### Required work
Extract the stretch of lines that starts at the line with "[00:00:00.20 to 00:00:00.40]" and ends at the last line of the data below. Give it exactly, without pictures.

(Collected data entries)
BEGIN

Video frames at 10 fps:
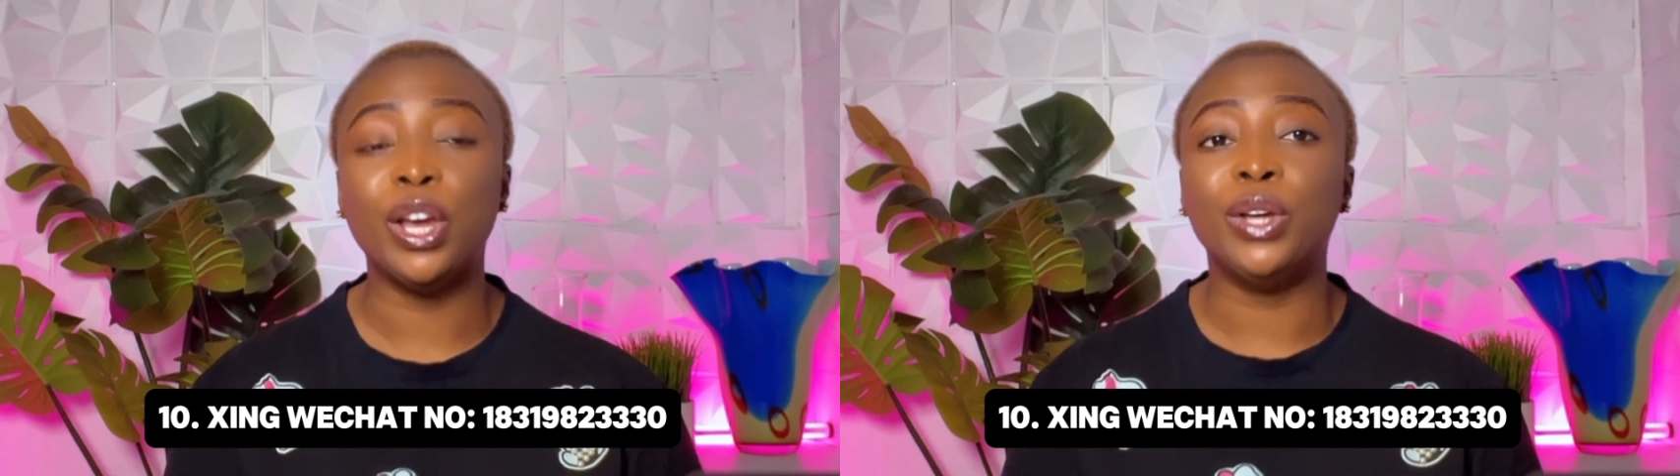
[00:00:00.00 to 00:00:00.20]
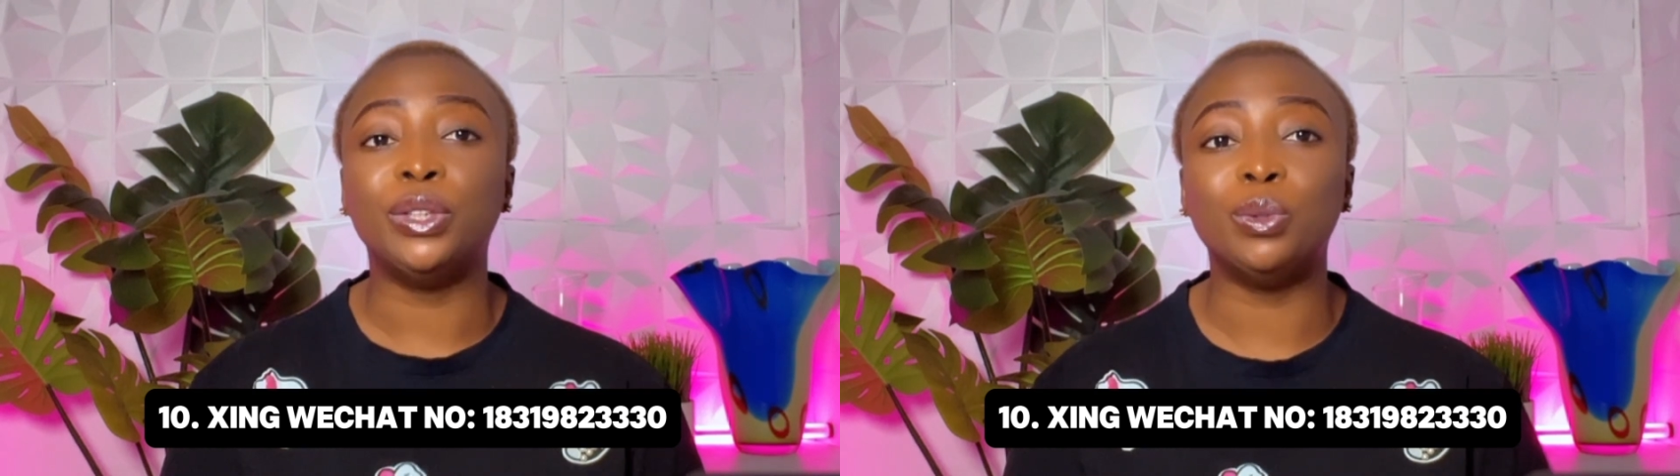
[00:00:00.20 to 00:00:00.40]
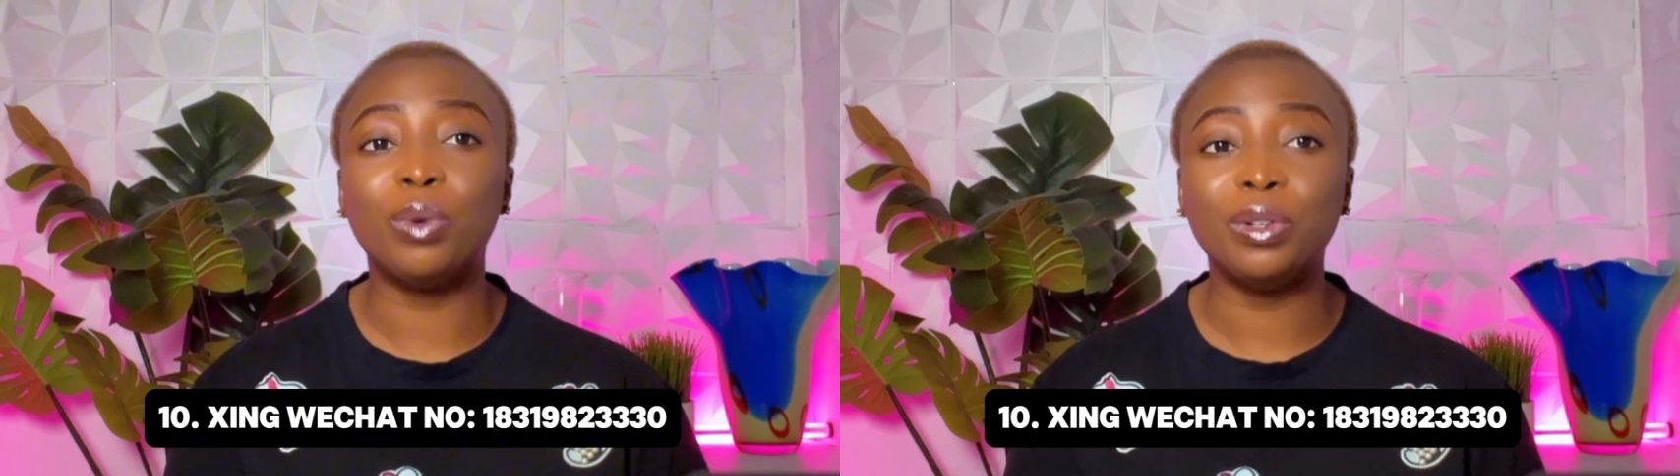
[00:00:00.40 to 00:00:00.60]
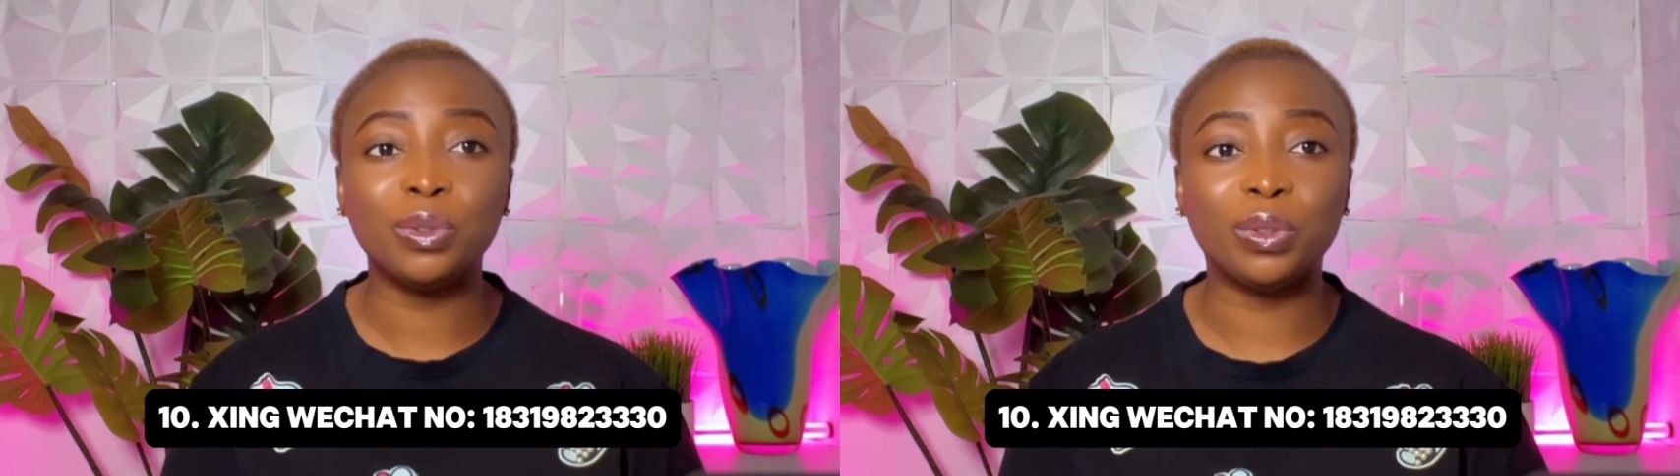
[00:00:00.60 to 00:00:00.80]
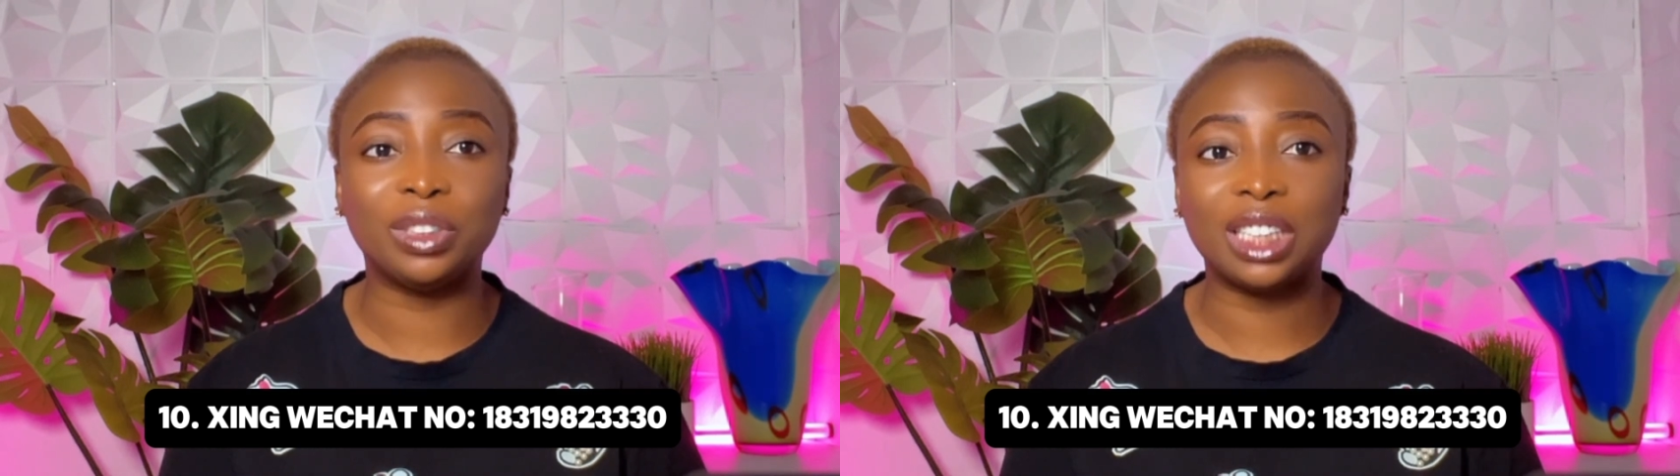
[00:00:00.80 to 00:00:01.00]
You want to
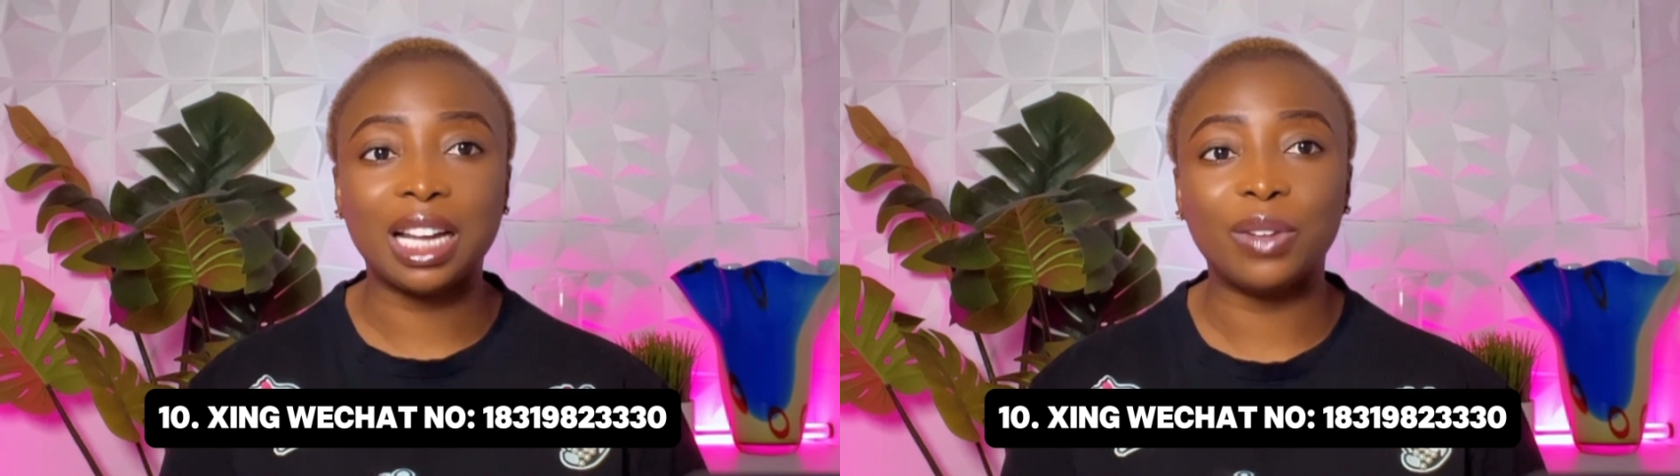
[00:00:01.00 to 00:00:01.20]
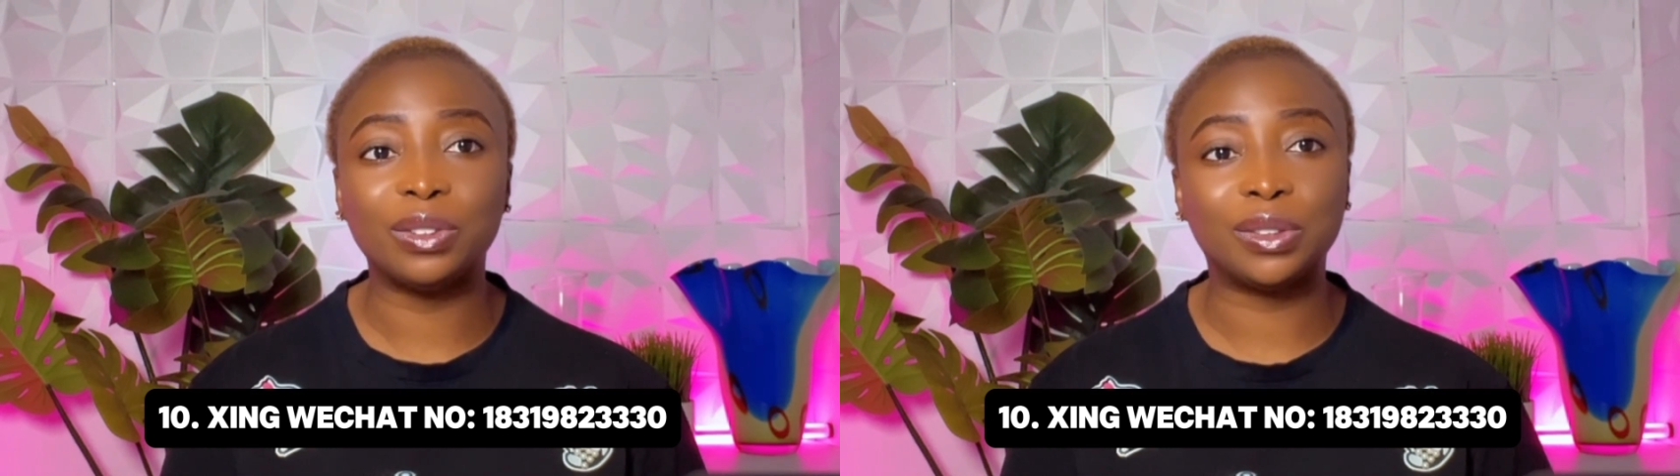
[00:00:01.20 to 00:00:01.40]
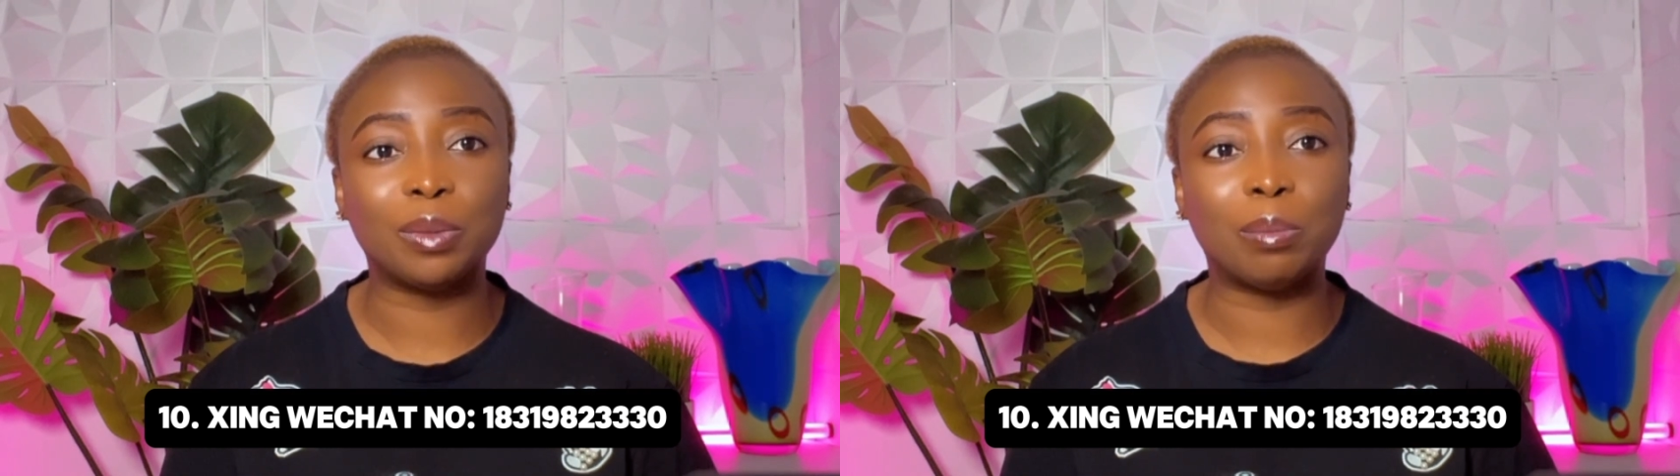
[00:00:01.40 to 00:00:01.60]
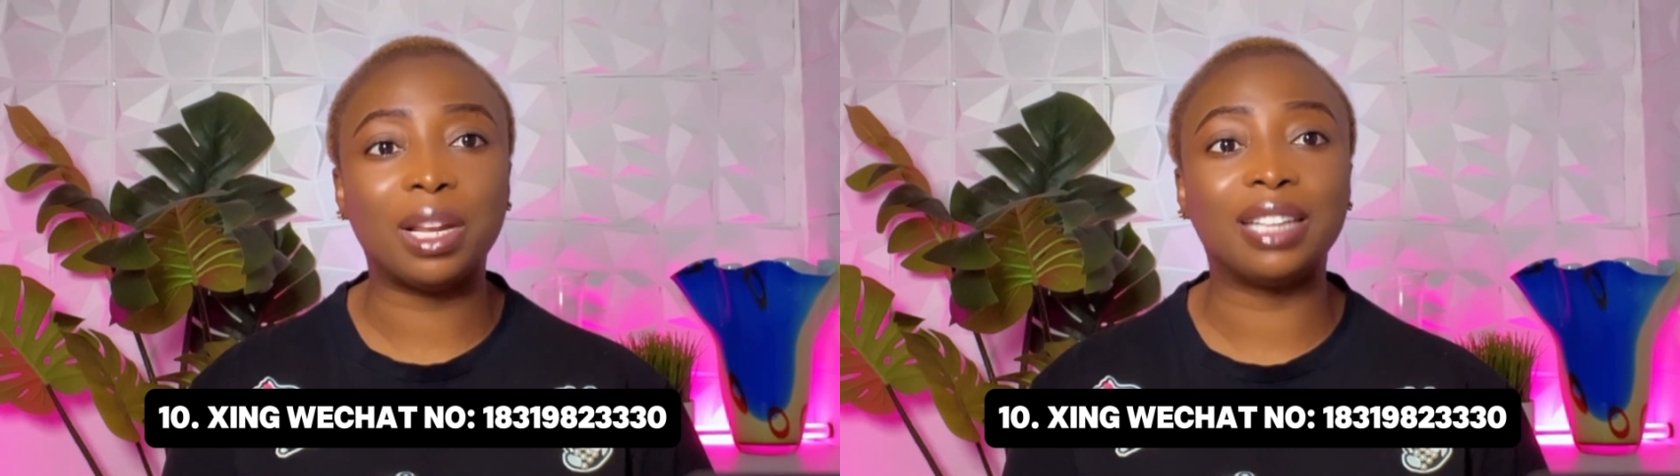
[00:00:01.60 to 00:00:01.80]
go check out the supplier.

END

### Answer area
[00:00:00.20 to 00:00:00.40]
[00:00:00.40 to 00:00:00.60]
[00:00:00.60 to 00:00:00.80]
[00:00:00.80 to 00:00:01.00]
You want to
[00:00:01.00 to 00:00:01.20]
[00:00:01.20 to 00:00:01.40]
[00:00:01.40 to 00:00:01.60]
[00:00:01.60 to 00:00:01.80]
go check out the supplier.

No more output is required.